Moving Beyond Election-Centric Democracy Philanthropy
The Democracy Fund recently launched a new sign-on letter aimed at encouraging funders to continue supporting their democracy grantees beyond Election Day. We at the Democracy Funders Network (DFN) echo this sentiment and applaud Democracy Fund’s leadership in the space. Rather than simply signing on to the letter, however, we wanted to issue a “concurring opinion” to elaborate on some of its key points and deepen the conversation about the challenges highlighted in the letter, along with some potential solutions.
Here are three key things we hope every democracy funder will take away from the letter:
1) Revitalizing liberal democracy in the U.S. is a years-long task, and we need funders to be in it for the long haul. No matter who wins the presidential election in a few weeks, American democracy will remain fragile. The worst thing funders can do in response to the election is to walk away—either out of a sense of hopelessness or overconfidence about democracy’s prospects. It will admittedly not be easy for some to muster the energy to keep going in either circumstance, but what will all the resources we’ve devoted to protecting and revitalizing our democracy be for if we abandon the effort midstream?

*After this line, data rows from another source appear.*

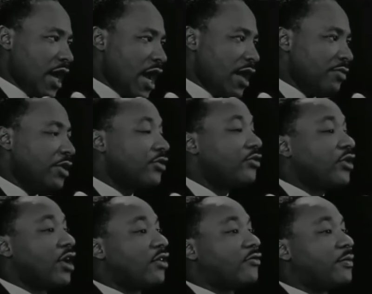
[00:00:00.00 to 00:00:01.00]
time
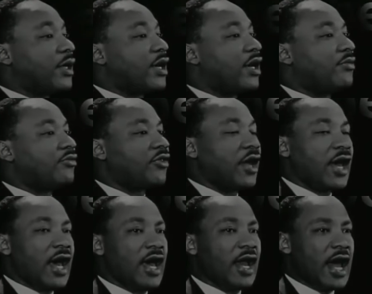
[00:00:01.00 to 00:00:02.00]
itself becomes
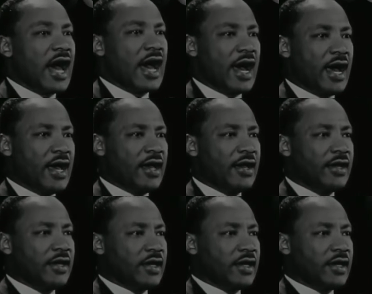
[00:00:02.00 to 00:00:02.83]
an ally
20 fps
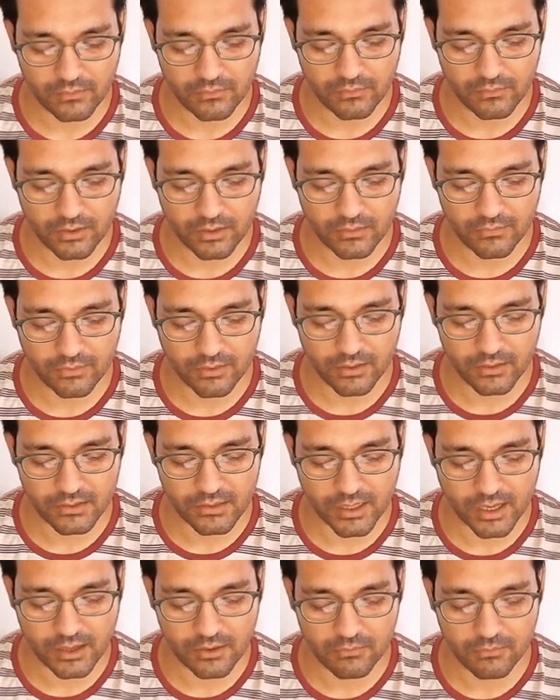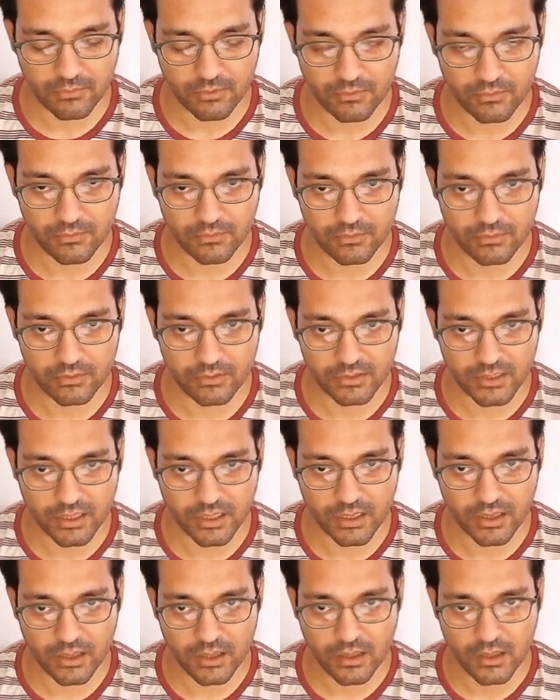One first child would
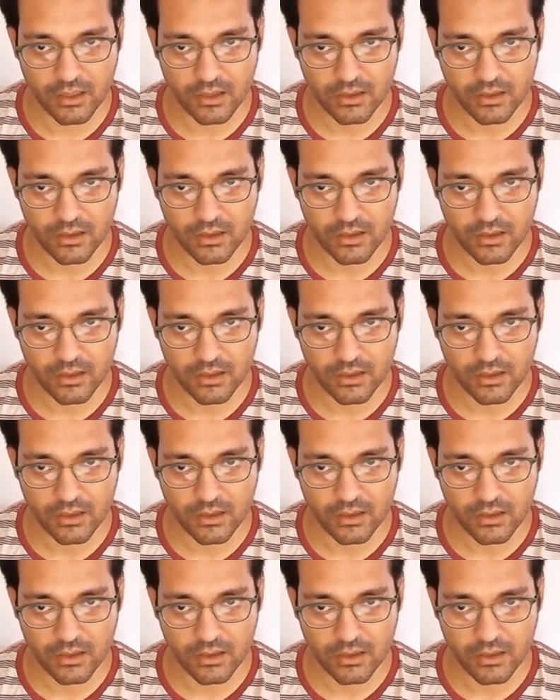say,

While it may be too late to ask most funders to develop their 2025 strategies before knowing the outcomes of the election and the dynamics of the post-election environment, it is essential that donors begin considering the possibility of creating a multi-year democracy strategy that stretches beyond the next presidential election cycle. We agree with the letter’s call for multi-year funding as the gold standard that helps to create stronger organizations and a more stable field, and we encourage all funders to use it with their existing grantees wherever possible. We also recognize that funders often face various structural and psychological barriers to providing extensive multi-year funding. For those who are hesitant, a multi-year strategy can still create more stability in your grantmaking that can in turn help bolster your grantees and the broader field.
What if every democracy donor went through the exercise of developing a five-year strategy? Such a strategy would not need to be a rigid plan that locks in all your funding and activities far in advance; the best strategies are guides that can be reviewed and revised along the way. If democracy funders writ large pursued this approach, we believe our collective resources would ultimately go a lot farther. Even more so if we do some of this strategy development together. (Expect to hear from DFN on this front soon).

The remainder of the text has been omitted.